-------- DATA FOR ANALYSIS
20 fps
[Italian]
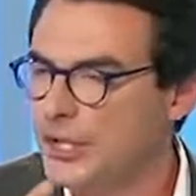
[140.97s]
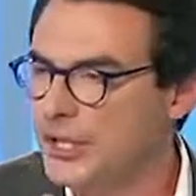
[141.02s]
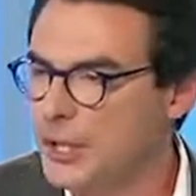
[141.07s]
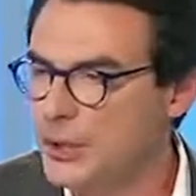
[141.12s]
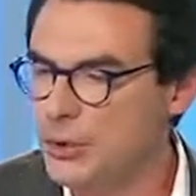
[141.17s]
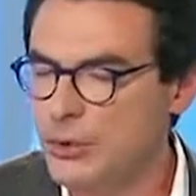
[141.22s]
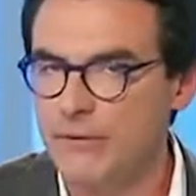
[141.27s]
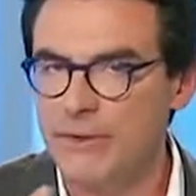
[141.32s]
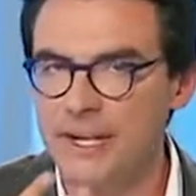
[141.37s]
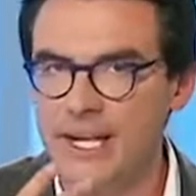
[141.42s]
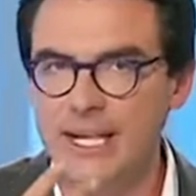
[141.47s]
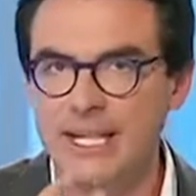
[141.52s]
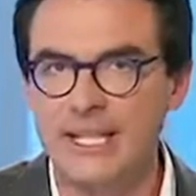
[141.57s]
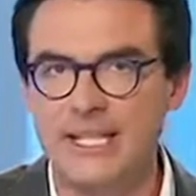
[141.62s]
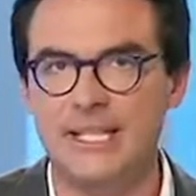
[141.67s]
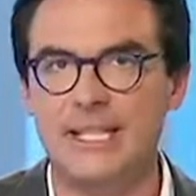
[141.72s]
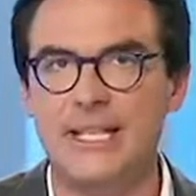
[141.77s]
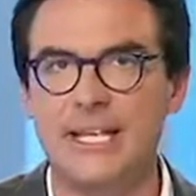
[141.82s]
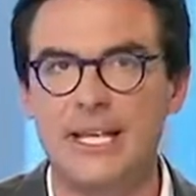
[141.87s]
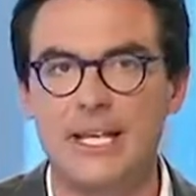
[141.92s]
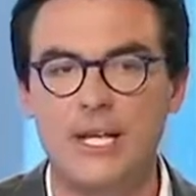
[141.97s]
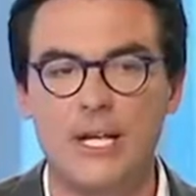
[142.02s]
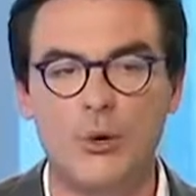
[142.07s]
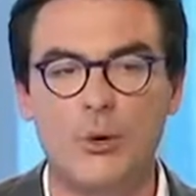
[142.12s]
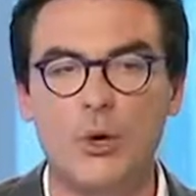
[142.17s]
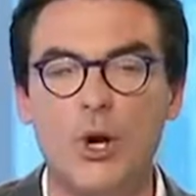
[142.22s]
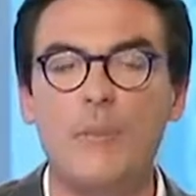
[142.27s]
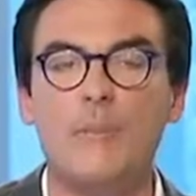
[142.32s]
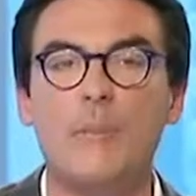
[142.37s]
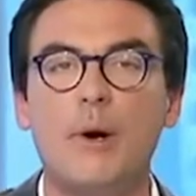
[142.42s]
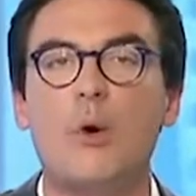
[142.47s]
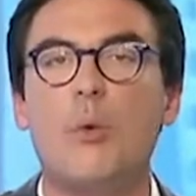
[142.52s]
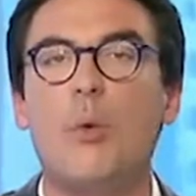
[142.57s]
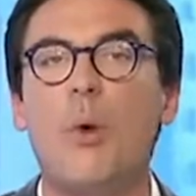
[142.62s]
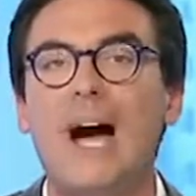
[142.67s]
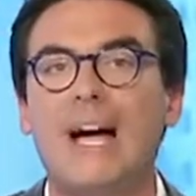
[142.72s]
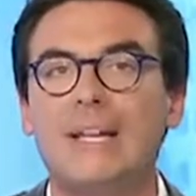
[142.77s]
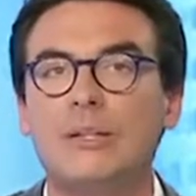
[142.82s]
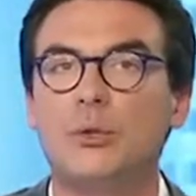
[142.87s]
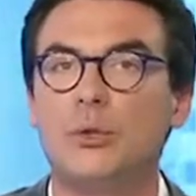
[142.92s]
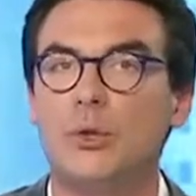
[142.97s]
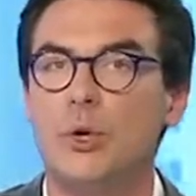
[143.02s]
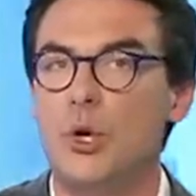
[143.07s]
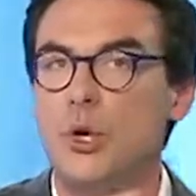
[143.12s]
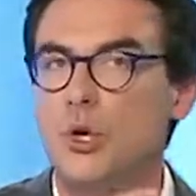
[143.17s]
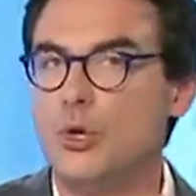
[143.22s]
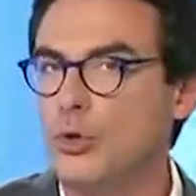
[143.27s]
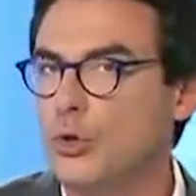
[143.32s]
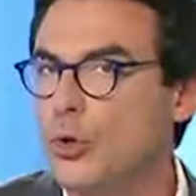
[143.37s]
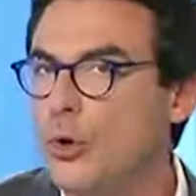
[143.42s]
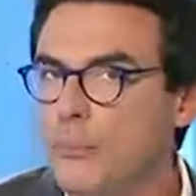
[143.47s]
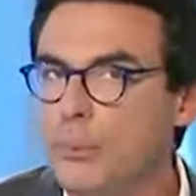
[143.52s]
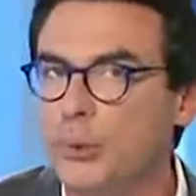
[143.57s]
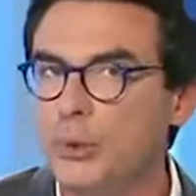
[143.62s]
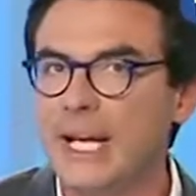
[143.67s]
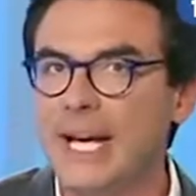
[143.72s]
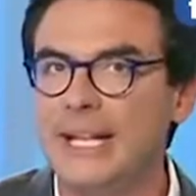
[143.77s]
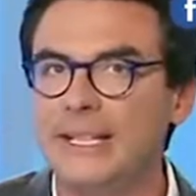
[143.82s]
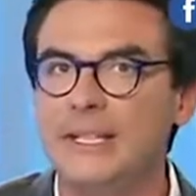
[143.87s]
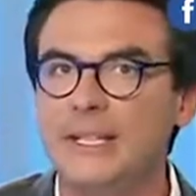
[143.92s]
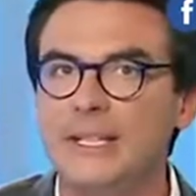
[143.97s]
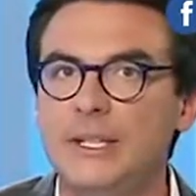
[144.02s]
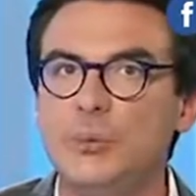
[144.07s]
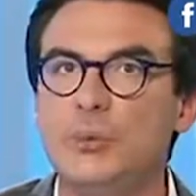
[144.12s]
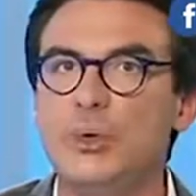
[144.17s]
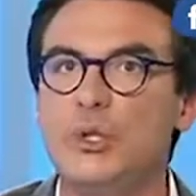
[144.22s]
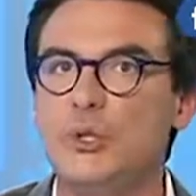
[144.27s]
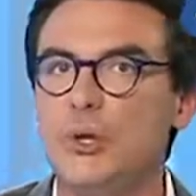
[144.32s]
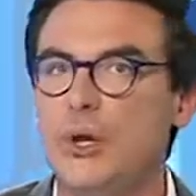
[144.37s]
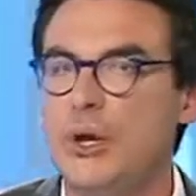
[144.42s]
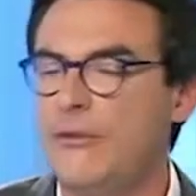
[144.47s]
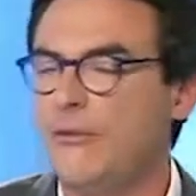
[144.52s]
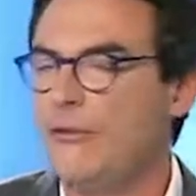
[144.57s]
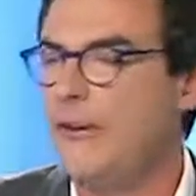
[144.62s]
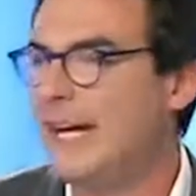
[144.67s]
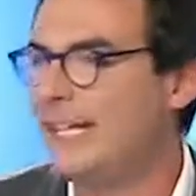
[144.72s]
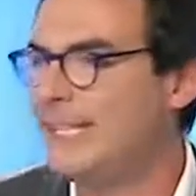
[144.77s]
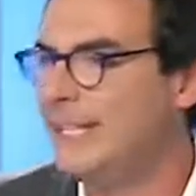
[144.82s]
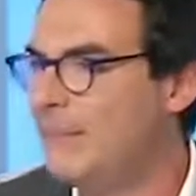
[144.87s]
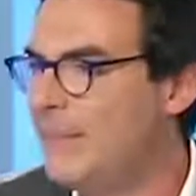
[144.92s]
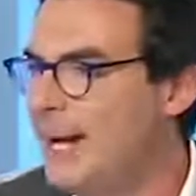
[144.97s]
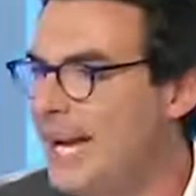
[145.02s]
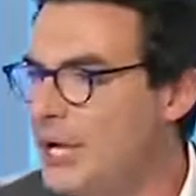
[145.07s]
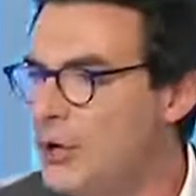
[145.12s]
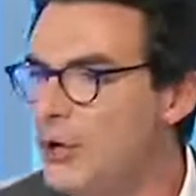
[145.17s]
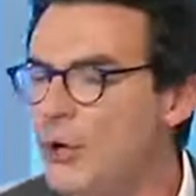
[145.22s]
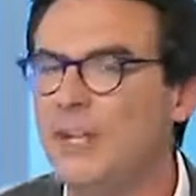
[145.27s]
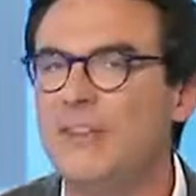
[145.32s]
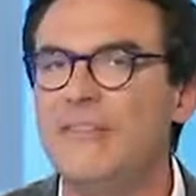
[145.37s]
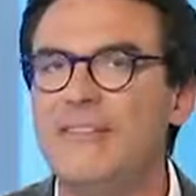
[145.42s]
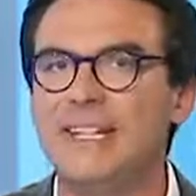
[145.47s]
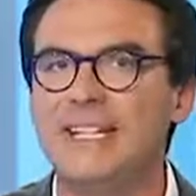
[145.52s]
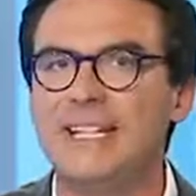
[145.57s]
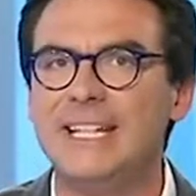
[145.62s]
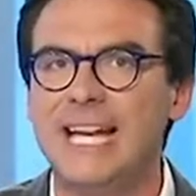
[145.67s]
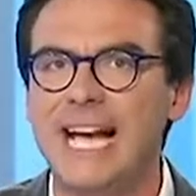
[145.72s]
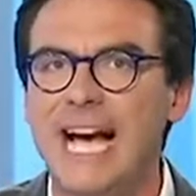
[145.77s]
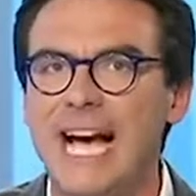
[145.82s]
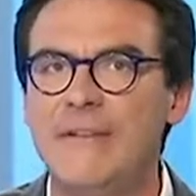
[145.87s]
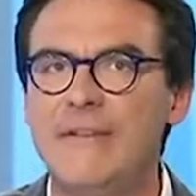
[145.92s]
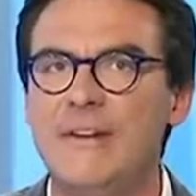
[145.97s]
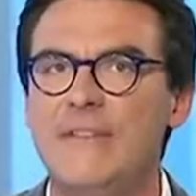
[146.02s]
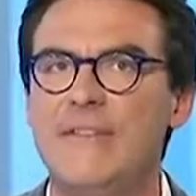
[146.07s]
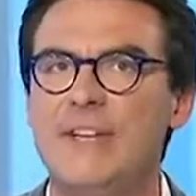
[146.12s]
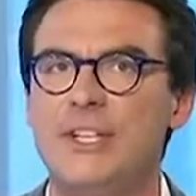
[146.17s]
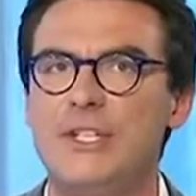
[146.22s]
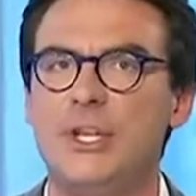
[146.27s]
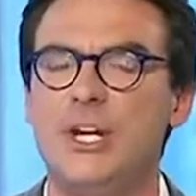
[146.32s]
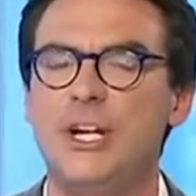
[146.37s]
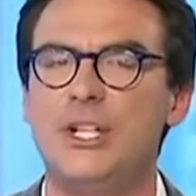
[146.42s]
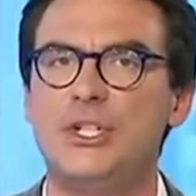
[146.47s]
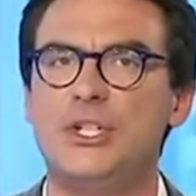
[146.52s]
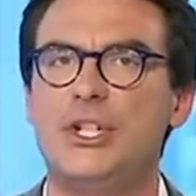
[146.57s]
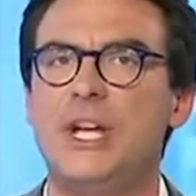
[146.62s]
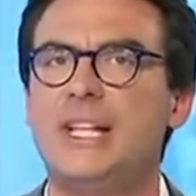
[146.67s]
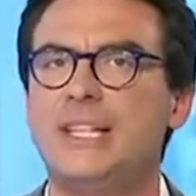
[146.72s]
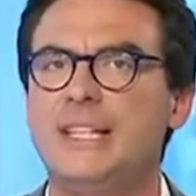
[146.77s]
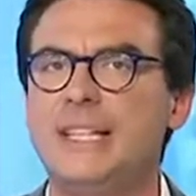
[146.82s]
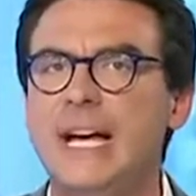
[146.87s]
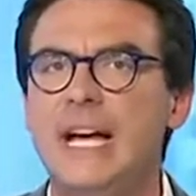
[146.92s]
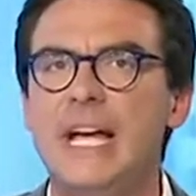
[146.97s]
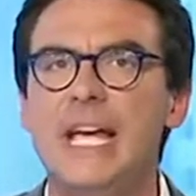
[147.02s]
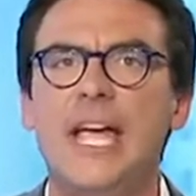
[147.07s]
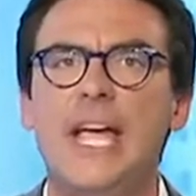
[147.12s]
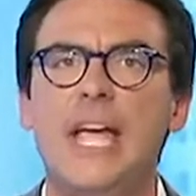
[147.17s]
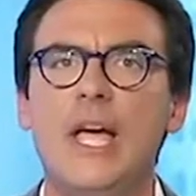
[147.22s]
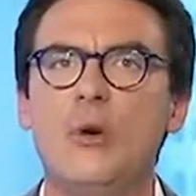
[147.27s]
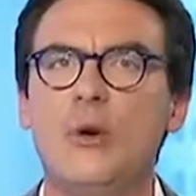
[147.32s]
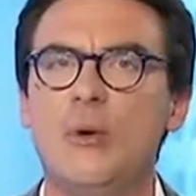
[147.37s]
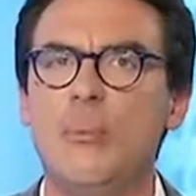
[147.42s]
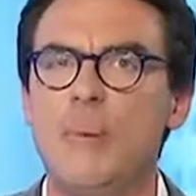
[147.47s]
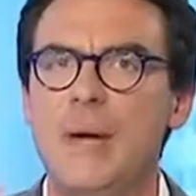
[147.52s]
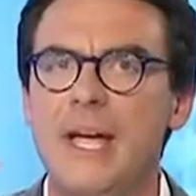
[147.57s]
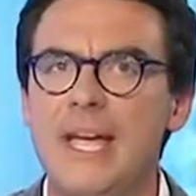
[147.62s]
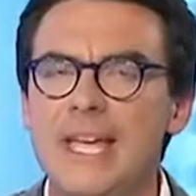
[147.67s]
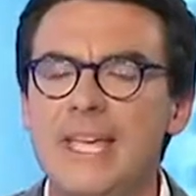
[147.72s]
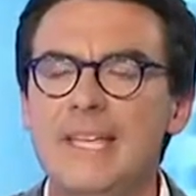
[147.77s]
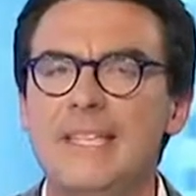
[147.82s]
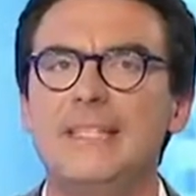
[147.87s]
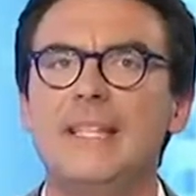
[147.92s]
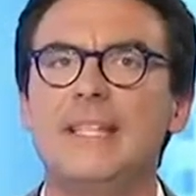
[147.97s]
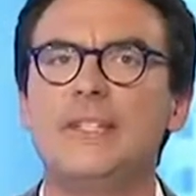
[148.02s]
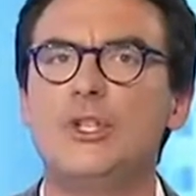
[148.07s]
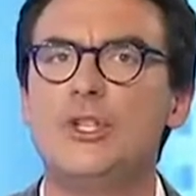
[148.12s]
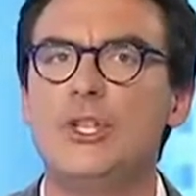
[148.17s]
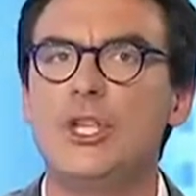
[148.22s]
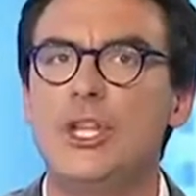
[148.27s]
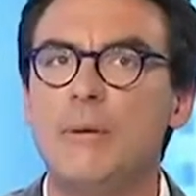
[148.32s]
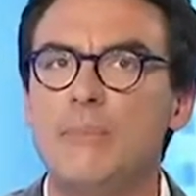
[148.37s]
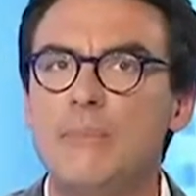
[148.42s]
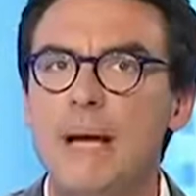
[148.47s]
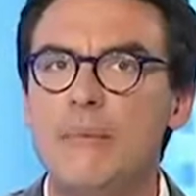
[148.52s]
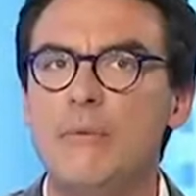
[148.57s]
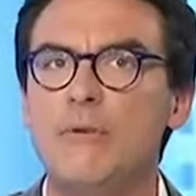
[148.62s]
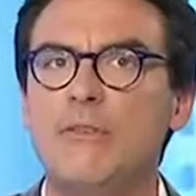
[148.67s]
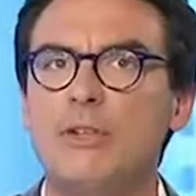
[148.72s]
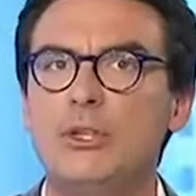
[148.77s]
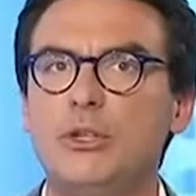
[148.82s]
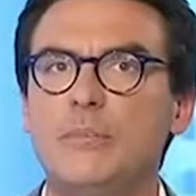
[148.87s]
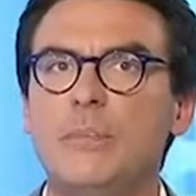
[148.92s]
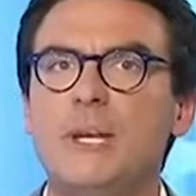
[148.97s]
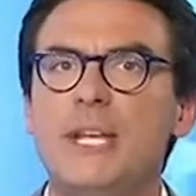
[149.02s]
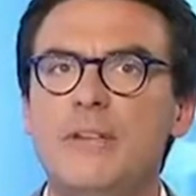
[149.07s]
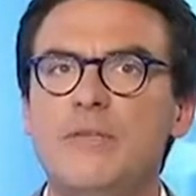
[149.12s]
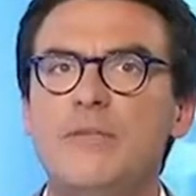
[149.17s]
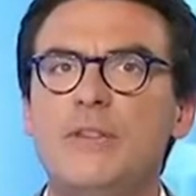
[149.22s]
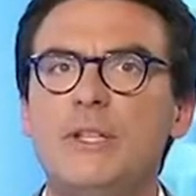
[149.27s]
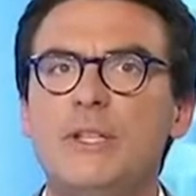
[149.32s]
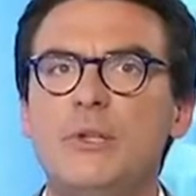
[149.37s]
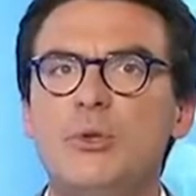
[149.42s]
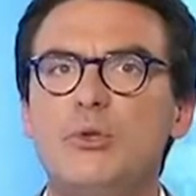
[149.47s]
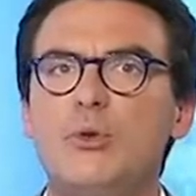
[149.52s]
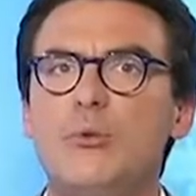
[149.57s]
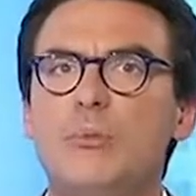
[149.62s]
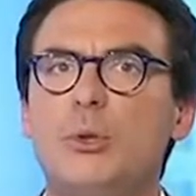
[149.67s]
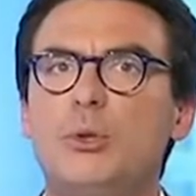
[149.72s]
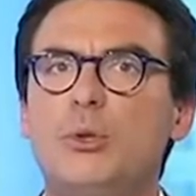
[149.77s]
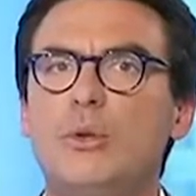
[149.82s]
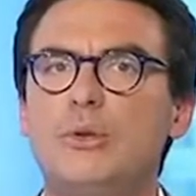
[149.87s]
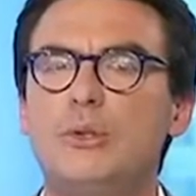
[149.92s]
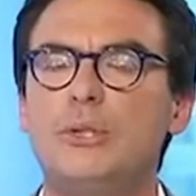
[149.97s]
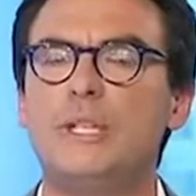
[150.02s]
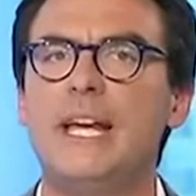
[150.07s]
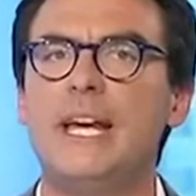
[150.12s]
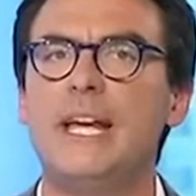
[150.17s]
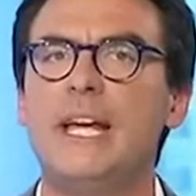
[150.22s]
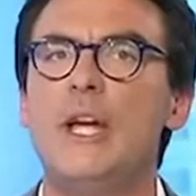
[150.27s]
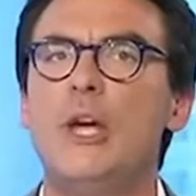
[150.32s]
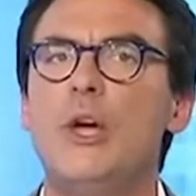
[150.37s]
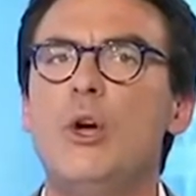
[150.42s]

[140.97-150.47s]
dei sovranisti in Europa quando non più tardi di due giorni fa Di Maio rivendicava invece la scelta europeista dicendo abbiamo fatto bene fin da subito a votare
----------------
PROBLEM REQUIREMENTS: Return all the material exactly, pictures excluded.

WRITTEN SOLUTION:
20 fps
[Italian]
[140.97s]
[141.02s]
[141.07s]
[141.12s]
[141.17s]
[141.22s]
[141.27s]
[141.32s]
[141.37s]
[141.42s]
[141.47s]
[141.52s]
[141.57s]
[141.62s]
[141.67s]
[141.72s]
[141.77s]
[141.82s]
[141.87s]
[141.92s]
[141.97s]
[142.02s]
[142.07s]
[142.12s]
[142.17s]
[142.22s]
[142.27s]
[142.32s]
[142.37s]
[142.42s]
[142.47s]
[142.52s]
[142.57s]
[142.62s]
[142.67s]
[142.72s]
[142.77s]
[142.82s]
[142.87s]
[142.92s]
[142.97s]
[143.02s]
[143.07s]
[143.12s]
[143.17s]
[143.22s]
[143.27s]
[143.32s]
[143.37s]
[143.42s]
[143.47s]
[143.52s]
[143.57s]
[143.62s]
[143.67s]
[143.72s]
[143.77s]
[143.82s]
[143.87s]
[143.92s]
[143.97s]
[144.02s]
[144.07s]
[144.12s]
[144.17s]
[144.22s]
[144.27s]
[144.32s]
[144.37s]
[144.42s]
[144.47s]
[144.52s]
[144.57s]
[144.62s]
[144.67s]
[144.72s]
[144.77s]
[144.82s]
[144.87s]
[144.92s]
[144.97s]
[145.02s]
[145.07s]
[145.12s]
[145.17s]
[145.22s]
[145.27s]
[145.32s]
[145.37s]
[145.42s]
[145.47s]
[145.52s]
[145.57s]
[145.62s]
[145.67s]
[145.72s]
[145.77s]
[145.82s]
[145.87s]
[145.92s]
[145.97s]
[146.02s]
[146.07s]
[146.12s]
[146.17s]
[146.22s]
[146.27s]
[146.32s]
[146.37s]
[146.42s]
[146.47s]
[146.52s]
[146.57s]
[146.62s]
[146.67s]
[146.72s]
[146.77s]
[146.82s]
[146.87s]
[146.92s]
[146.97s]
[147.02s]
[147.07s]
[147.12s]
[147.17s]
[147.22s]
[147.27s]
[147.32s]
[147.37s]
[147.42s]
[147.47s]
[147.52s]
[147.57s]
[147.62s]
[147.67s]
[147.72s]
[147.77s]
[147.82s]
[147.87s]
[147.92s]
[147.97s]
[148.02s]
[148.07s]
[148.12s]
[148.17s]
[148.22s]
[148.27s]
[148.32s]
[148.37s]
[148.42s]
[148.47s]
[148.52s]
[148.57s]
[148.62s]
[148.67s]
[148.72s]
[148.77s]
[148.82s]
[148.87s]
[148.92s]
[148.97s]
[149.02s]
[149.07s]
[149.12s]
[149.17s]
[149.22s]
[149.27s]
[149.32s]
[149.37s]
[149.42s]
[149.47s]
[149.52s]
[149.57s]
[149.62s]
[149.67s]
[149.72s]
[149.77s]
[149.82s]
[149.87s]
[149.92s]
[149.97s]
[150.02s]
[150.07s]
[150.12s]
[150.17s]
[150.22s]
[150.27s]
[150.32s]
[150.37s]
[150.42s]

[140.97-150.47s]
dei sovranisti in Europa quando non più tardi di due giorni fa Di Maio rivendicava invece la scelta europeista dicendo abbiamo fatto bene fin da subito a votare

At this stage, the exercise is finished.